Extract every line below, verbatim.

--- DATA SHOWN Enclosed Below ---

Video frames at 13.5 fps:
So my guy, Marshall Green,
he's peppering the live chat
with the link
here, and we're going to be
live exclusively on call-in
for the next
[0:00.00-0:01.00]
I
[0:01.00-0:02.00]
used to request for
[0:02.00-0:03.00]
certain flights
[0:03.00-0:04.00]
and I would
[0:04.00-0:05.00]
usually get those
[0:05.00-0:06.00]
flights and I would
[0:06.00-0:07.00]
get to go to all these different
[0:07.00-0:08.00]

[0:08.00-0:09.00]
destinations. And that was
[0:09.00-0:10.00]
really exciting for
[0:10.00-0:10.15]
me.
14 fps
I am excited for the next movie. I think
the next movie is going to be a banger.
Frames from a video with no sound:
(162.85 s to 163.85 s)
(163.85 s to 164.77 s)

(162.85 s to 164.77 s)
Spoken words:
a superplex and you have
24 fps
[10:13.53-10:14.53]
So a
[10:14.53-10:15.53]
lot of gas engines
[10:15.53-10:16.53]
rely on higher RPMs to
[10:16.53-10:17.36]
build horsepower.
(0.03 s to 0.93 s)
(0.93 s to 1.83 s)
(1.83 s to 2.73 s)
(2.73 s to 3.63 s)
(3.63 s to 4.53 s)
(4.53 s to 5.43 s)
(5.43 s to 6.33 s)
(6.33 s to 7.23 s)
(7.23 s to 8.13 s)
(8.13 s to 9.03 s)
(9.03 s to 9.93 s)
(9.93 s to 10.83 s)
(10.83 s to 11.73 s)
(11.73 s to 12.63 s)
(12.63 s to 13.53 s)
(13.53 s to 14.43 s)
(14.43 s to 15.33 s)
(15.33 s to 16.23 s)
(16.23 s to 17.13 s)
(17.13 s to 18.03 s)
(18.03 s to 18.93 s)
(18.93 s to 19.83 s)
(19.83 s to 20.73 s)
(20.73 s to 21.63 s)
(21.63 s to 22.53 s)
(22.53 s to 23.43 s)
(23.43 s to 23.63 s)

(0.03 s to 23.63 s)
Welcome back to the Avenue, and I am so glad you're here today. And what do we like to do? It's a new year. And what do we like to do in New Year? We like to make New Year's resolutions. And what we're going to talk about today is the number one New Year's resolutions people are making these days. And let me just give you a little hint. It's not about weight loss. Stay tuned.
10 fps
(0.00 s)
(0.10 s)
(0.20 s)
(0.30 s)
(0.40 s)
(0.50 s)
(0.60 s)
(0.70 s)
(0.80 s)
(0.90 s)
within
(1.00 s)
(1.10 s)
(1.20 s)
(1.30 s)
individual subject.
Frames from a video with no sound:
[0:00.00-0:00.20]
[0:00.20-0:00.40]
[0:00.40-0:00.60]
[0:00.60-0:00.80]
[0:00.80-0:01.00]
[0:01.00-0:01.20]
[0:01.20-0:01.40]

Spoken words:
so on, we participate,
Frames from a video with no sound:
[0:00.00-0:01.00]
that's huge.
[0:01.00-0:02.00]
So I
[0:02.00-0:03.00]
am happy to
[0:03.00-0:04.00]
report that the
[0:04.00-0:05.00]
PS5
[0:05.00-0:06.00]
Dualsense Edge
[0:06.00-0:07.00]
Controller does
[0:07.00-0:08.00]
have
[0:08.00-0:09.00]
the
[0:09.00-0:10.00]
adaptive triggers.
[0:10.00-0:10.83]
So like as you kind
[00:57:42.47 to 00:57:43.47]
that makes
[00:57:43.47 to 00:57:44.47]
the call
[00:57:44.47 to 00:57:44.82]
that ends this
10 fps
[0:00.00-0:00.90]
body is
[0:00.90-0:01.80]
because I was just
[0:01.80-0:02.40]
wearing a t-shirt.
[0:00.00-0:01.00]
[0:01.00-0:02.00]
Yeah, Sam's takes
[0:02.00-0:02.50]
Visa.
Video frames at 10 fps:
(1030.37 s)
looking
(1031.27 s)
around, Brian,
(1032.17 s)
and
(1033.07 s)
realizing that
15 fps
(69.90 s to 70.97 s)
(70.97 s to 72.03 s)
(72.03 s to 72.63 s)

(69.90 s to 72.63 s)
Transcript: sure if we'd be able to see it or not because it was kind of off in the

--- End of Enclosed DATA SHOWN ---

▶ COMPLETED EXERCISE
Video frames at 13.5 fps:
So my guy, Marshall Green,
he's peppering the live chat
with the link
here, and we're going to be
live exclusively on call-in
for the next
[0:00.00-0:01.00]
I
[0:01.00-0:02.00]
used to request for
[0:02.00-0:03.00]
certain flights
[0:03.00-0:04.00]
and I would
[0:04.00-0:05.00]
usually get those
[0:05.00-0:06.00]
flights and I would
[0:06.00-0:07.00]
get to go to all these different
[0:07.00-0:08.00]

[0:08.00-0:09.00]
destinations. And that was
[0:09.00-0:10.00]
really exciting for
[0:10.00-0:10.15]
me.
14 fps
I am excited for the next movie. I think
the next movie is going to be a banger.
Frames from a video with no sound:
(162.85 s to 163.85 s)
(163.85 s to 164.77 s)

(162.85 s to 164.77 s)
Spoken words:
a superplex and you have
24 fps
[10:13.53-10:14.53]
So a
[10:14.53-10:15.53]
lot of gas engines
[10:15.53-10:16.53]
rely on higher RPMs to
[10:16.53-10:17.36]
build horsepower.
(0.03 s to 0.93 s)
(0.93 s to 1.83 s)
(1.83 s to 2.73 s)
(2.73 s to 3.63 s)
(3.63 s to 4.53 s)
(4.53 s to 5.43 s)
(5.43 s to 6.33 s)
(6.33 s to 7.23 s)
(7.23 s to 8.13 s)
(8.13 s to 9.03 s)
(9.03 s to 9.93 s)
(9.93 s to 10.83 s)
(10.83 s to 11.73 s)
(11.73 s to 12.63 s)
(12.63 s to 13.53 s)
(13.53 s to 14.43 s)
(14.43 s to 15.33 s)
(15.33 s to 16.23 s)
(16.23 s to 17.13 s)
(17.13 s to 18.03 s)
(18.03 s to 18.93 s)
(18.93 s to 19.83 s)
(19.83 s to 20.73 s)
(20.73 s to 21.63 s)
(21.63 s to 22.53 s)
(22.53 s to 23.43 s)
(23.43 s to 23.63 s)

(0.03 s to 23.63 s)
Welcome back to the Avenue, and I am so glad you're here today. And what do we like to do? It's a new year. And what do we like to do in New Year? We like to make New Year's resolutions. And what we're going to talk about today is the number one New Year's resolutions people are making these days. And let me just give you a little hint. It's not about weight loss. Stay tuned.
10 fps
(0.00 s)
(0.10 s)
(0.20 s)
(0.30 s)
(0.40 s)
(0.50 s)
(0.60 s)
(0.70 s)
(0.80 s)
(0.90 s)
within
(1.00 s)
(1.10 s)
(1.20 s)
(1.30 s)
individual subject.
Frames from a video with no sound:
[0:00.00-0:00.20]
[0:00.20-0:00.40]
[0:00.40-0:00.60]
[0:00.60-0:00.80]
[0:00.80-0:01.00]
[0:01.00-0:01.20]
[0:01.20-0:01.40]

Spoken words:
so on, we participate,
Frames from a video with no sound:
[0:00.00-0:01.00]
that's huge.
[0:01.00-0:02.00]
So I
[0:02.00-0:03.00]
am happy to
[0:03.00-0:04.00]
report that the
[0:04.00-0:05.00]
PS5
[0:05.00-0:06.00]
Dualsense Edge
[0:06.00-0:07.00]
Controller does
[0:07.00-0:08.00]
have
[0:08.00-0:09.00]
the
[0:09.00-0:10.00]
adaptive triggers.
[0:10.00-0:10.83]
So like as you kind
[00:57:42.47 to 00:57:43.47]
that makes
[00:57:43.47 to 00:57:44.47]
the call
[00:57:44.47 to 00:57:44.82]
that ends this
10 fps
[0:00.00-0:00.90]
body is
[0:00.90-0:01.80]
because I was just
[0:01.80-0:02.40]
wearing a t-shirt.
[0:00.00-0:01.00]
[0:01.00-0:02.00]
Yeah, Sam's takes
[0:02.00-0:02.50]
Visa.
Video frames at 10 fps:
(1030.37 s)
looking
(1031.27 s)
around, Brian,
(1032.17 s)
and
(1033.07 s)
realizing that
15 fps
(69.90 s to 70.97 s)
(70.97 s to 72.03 s)
(72.03 s to 72.63 s)

(69.90 s to 72.63 s)
Transcript: sure if we'd be able to see it or not because it was kind of off in the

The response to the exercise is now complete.